I don't think you need any more tables or inserts... just the correct SQL statement to verify admin access.
Thank you Ray. I do have an (unenviable) issue with over-thinking things, as I'm sure you're used to by now!
So on the Insert/Update page I create a recordset that pulls all of the authorised users out of the domain/user link table....how do I then compare the userID in session (created by MySQli Login User) with the results of that recordset? I understand how to do this when there's only one row in the recordset...

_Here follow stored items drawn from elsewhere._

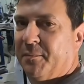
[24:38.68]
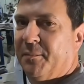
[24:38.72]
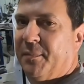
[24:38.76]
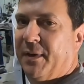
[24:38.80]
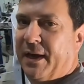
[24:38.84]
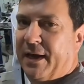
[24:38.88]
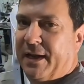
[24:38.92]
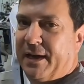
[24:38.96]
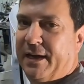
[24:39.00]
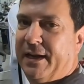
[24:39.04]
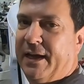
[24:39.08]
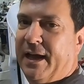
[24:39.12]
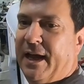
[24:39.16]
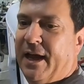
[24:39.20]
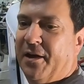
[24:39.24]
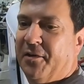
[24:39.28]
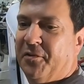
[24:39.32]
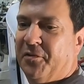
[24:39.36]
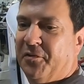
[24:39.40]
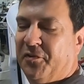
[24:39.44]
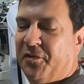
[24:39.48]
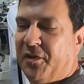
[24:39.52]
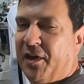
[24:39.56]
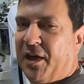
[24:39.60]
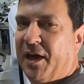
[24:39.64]
painting
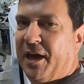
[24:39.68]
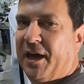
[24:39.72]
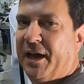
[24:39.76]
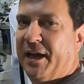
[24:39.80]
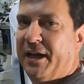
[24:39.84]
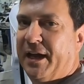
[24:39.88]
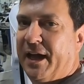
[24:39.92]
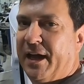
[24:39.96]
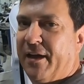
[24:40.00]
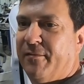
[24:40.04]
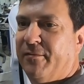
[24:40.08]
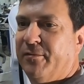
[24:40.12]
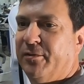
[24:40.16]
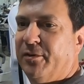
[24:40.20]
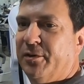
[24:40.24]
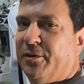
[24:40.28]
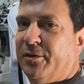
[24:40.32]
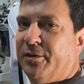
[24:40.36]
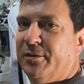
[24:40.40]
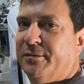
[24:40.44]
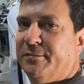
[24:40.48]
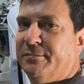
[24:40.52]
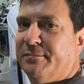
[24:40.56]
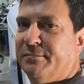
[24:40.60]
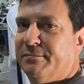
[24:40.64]
outside
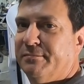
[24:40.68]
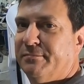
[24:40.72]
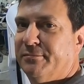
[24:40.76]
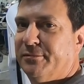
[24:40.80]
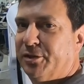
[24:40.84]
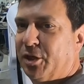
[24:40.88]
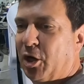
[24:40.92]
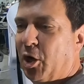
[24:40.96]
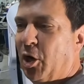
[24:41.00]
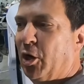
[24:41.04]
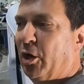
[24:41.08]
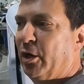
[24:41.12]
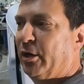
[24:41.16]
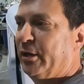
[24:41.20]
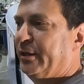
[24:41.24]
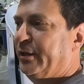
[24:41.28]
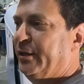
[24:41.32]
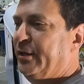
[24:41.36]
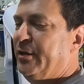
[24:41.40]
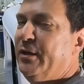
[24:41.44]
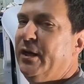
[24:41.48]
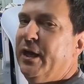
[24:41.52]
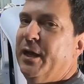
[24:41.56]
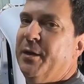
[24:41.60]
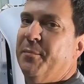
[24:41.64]
after dark.
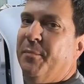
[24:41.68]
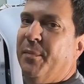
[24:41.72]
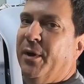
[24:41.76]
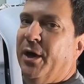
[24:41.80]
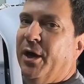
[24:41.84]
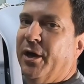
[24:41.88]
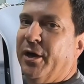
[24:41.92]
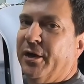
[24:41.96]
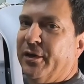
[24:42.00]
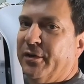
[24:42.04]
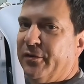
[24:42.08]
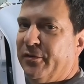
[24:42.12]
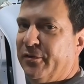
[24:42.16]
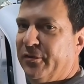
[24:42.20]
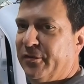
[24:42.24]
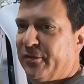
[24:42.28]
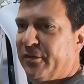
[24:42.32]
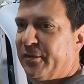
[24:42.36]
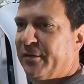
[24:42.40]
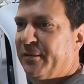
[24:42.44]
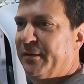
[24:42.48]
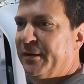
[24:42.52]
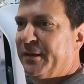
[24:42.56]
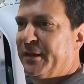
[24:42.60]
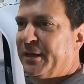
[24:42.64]
You get bugs.
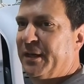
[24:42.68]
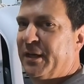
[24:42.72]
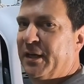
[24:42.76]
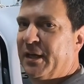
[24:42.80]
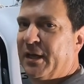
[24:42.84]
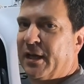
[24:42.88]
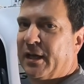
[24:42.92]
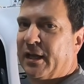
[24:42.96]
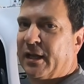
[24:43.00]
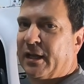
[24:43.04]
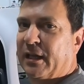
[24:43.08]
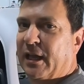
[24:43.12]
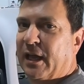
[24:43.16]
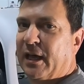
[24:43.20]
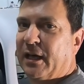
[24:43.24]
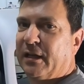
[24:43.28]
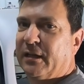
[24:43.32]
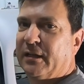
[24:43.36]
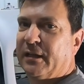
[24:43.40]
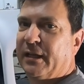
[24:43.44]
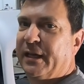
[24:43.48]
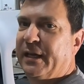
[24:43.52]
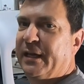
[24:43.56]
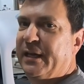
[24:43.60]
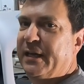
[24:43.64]

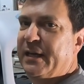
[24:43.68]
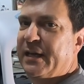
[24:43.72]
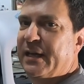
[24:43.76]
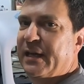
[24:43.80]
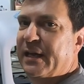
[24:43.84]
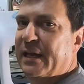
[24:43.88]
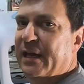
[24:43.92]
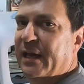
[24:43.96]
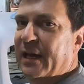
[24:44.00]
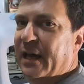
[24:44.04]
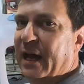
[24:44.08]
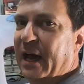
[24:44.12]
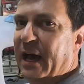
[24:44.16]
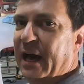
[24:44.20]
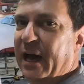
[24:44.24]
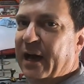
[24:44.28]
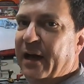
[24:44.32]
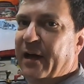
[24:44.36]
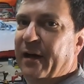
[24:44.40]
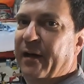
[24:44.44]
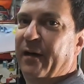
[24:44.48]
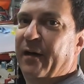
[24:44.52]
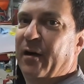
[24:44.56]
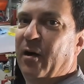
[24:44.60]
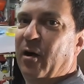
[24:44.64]
Luckily,
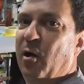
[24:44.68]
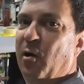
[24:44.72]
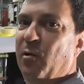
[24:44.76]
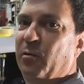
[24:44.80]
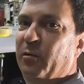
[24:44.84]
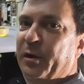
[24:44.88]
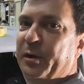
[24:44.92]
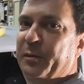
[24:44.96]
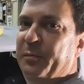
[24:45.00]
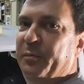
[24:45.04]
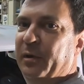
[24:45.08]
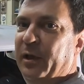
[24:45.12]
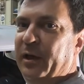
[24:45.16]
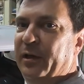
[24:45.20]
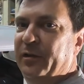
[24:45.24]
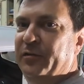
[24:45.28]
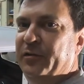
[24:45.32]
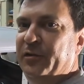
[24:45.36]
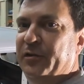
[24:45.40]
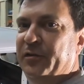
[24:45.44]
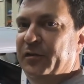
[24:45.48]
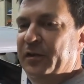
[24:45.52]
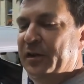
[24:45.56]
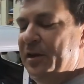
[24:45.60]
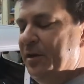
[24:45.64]
only place
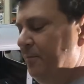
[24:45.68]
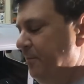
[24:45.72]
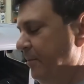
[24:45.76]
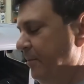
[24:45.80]
there's any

<?php if ($rsAUTHUSERS->getColumnVal("userID") == $_SESSION['userID']) { ?>
<display the Insert/Update form>
<?php } ?>
...what if there are multiple results?
You mention that this can be achieved in a SQL statement so maybe there's not even a need to have this if code on the page, rather it would just display a "you are not authorised" message if recordset is empty?
Appreciate the help, thank you.
NJ
EDIT: Thinking this through...I don't need to join the banner table at all, do I? I just need to check that the session userID created by MySQLi Login User is listed in the domain/user link table. Like so...
<?php
$rsISAUTH = new WA_MySQLi_RS("rsISAUTH",$csdbmysqli,1);
$rsISAUTH->setQuery("SELECT linkuserdomID, domainID, userID FROM linkuserdom WHERE domainID = ? AND userID = ?");
$rsISAUTH->bindParam("i", "".(isset($_POST['dID'])?$_POST['dID']:"") ."", "-1"); //colname
$rsISAUTH->bindParam("i", "".(isset($_SESSION['userID'])?$_SESSION['userID']:"") ."", "-1"); //colname1
$rsISAUTH->execute();
?>
I can then show/hide content based on whether or not that recordset if empty, right?